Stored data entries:

_ _ _ _ _

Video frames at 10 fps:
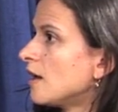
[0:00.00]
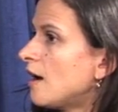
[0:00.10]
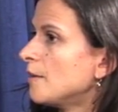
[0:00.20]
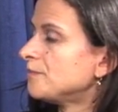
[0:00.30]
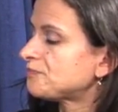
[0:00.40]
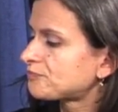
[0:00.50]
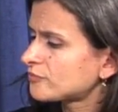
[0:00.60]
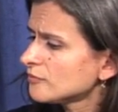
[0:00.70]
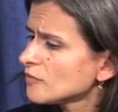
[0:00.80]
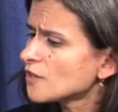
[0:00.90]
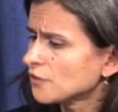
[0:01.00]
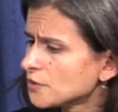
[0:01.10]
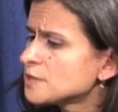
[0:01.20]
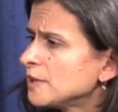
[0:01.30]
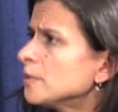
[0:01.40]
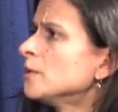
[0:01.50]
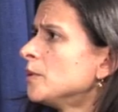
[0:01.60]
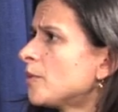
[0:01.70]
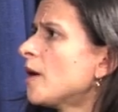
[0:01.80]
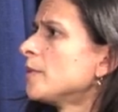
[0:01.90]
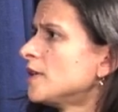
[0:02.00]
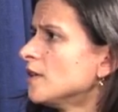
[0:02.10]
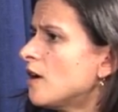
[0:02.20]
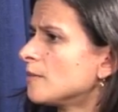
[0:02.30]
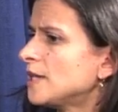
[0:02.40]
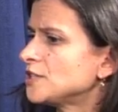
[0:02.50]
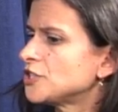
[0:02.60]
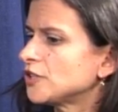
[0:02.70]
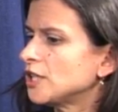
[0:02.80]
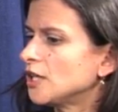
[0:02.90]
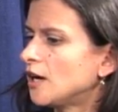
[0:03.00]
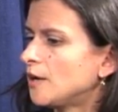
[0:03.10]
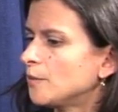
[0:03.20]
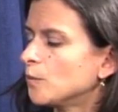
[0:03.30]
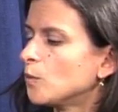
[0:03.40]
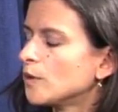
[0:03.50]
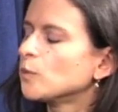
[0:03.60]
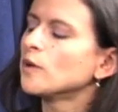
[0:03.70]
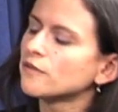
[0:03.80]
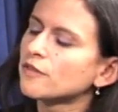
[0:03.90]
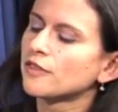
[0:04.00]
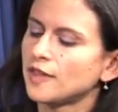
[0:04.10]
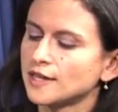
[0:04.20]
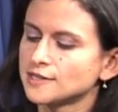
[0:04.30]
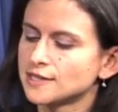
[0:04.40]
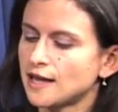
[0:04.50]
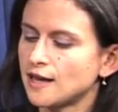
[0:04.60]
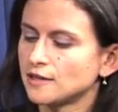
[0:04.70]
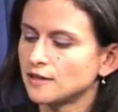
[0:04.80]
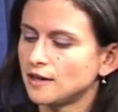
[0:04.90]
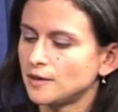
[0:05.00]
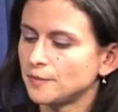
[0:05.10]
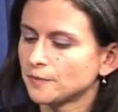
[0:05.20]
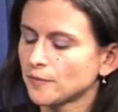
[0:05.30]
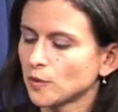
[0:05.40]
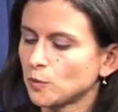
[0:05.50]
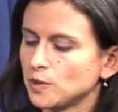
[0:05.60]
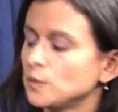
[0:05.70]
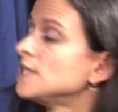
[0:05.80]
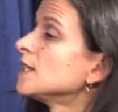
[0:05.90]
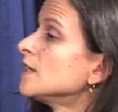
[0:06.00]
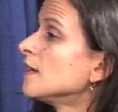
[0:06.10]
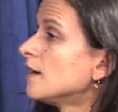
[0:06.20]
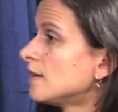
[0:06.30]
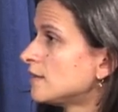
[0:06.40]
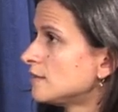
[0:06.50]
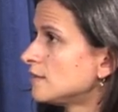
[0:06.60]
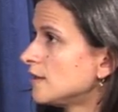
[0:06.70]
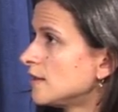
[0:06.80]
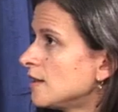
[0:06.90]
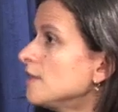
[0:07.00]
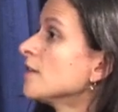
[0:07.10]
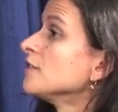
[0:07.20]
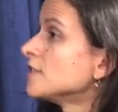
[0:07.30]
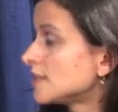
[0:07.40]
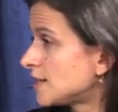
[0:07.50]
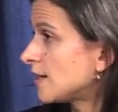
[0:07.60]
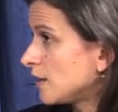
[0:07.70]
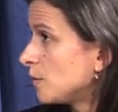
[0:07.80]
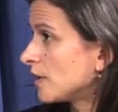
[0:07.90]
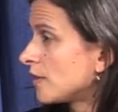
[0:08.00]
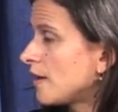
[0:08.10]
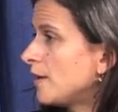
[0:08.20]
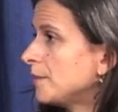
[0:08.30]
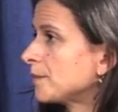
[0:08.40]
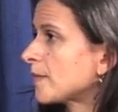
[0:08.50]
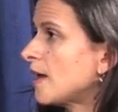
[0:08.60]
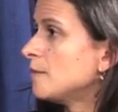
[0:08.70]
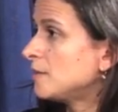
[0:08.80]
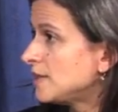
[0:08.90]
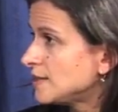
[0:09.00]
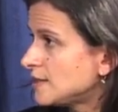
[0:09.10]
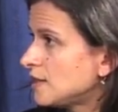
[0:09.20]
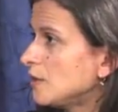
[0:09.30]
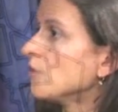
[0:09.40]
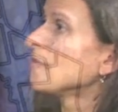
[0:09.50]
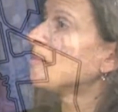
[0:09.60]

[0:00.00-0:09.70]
Um, for those people who own property along Main Street, um, one, one of the things that um, We, we did uh, another study with um, M A P C over the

_ _ _ _ _

Leave out the pictures, and write out all the remaining data above exactly.

Written solution
Video frames at 10 fps:
[0:00.00]
[0:00.10]
[0:00.20]
[0:00.30]
[0:00.40]
[0:00.50]
[0:00.60]
[0:00.70]
[0:00.80]
[0:00.90]
[0:01.00]
[0:01.10]
[0:01.20]
[0:01.30]
[0:01.40]
[0:01.50]
[0:01.60]
[0:01.70]
[0:01.80]
[0:01.90]
[0:02.00]
[0:02.10]
[0:02.20]
[0:02.30]
[0:02.40]
[0:02.50]
[0:02.60]
[0:02.70]
[0:02.80]
[0:02.90]
[0:03.00]
[0:03.10]
[0:03.20]
[0:03.30]
[0:03.40]
[0:03.50]
[0:03.60]
[0:03.70]
[0:03.80]
[0:03.90]
[0:04.00]
[0:04.10]
[0:04.20]
[0:04.30]
[0:04.40]
[0:04.50]
[0:04.60]
[0:04.70]
[0:04.80]
[0:04.90]
[0:05.00]
[0:05.10]
[0:05.20]
[0:05.30]
[0:05.40]
[0:05.50]
[0:05.60]
[0:05.70]
[0:05.80]
[0:05.90]
[0:06.00]
[0:06.10]
[0:06.20]
[0:06.30]
[0:06.40]
[0:06.50]
[0:06.60]
[0:06.70]
[0:06.80]
[0:06.90]
[0:07.00]
[0:07.10]
[0:07.20]
[0:07.30]
[0:07.40]
[0:07.50]
[0:07.60]
[0:07.70]
[0:07.80]
[0:07.90]
[0:08.00]
[0:08.10]
[0:08.20]
[0:08.30]
[0:08.40]
[0:08.50]
[0:08.60]
[0:08.70]
[0:08.80]
[0:08.90]
[0:09.00]
[0:09.10]
[0:09.20]
[0:09.30]
[0:09.40]
[0:09.50]
[0:09.60]

[0:00.00-0:09.70]
Um, for those people who own property along Main Street, um, one, one of the things that um, We, we did uh, another study with um, M A P C over the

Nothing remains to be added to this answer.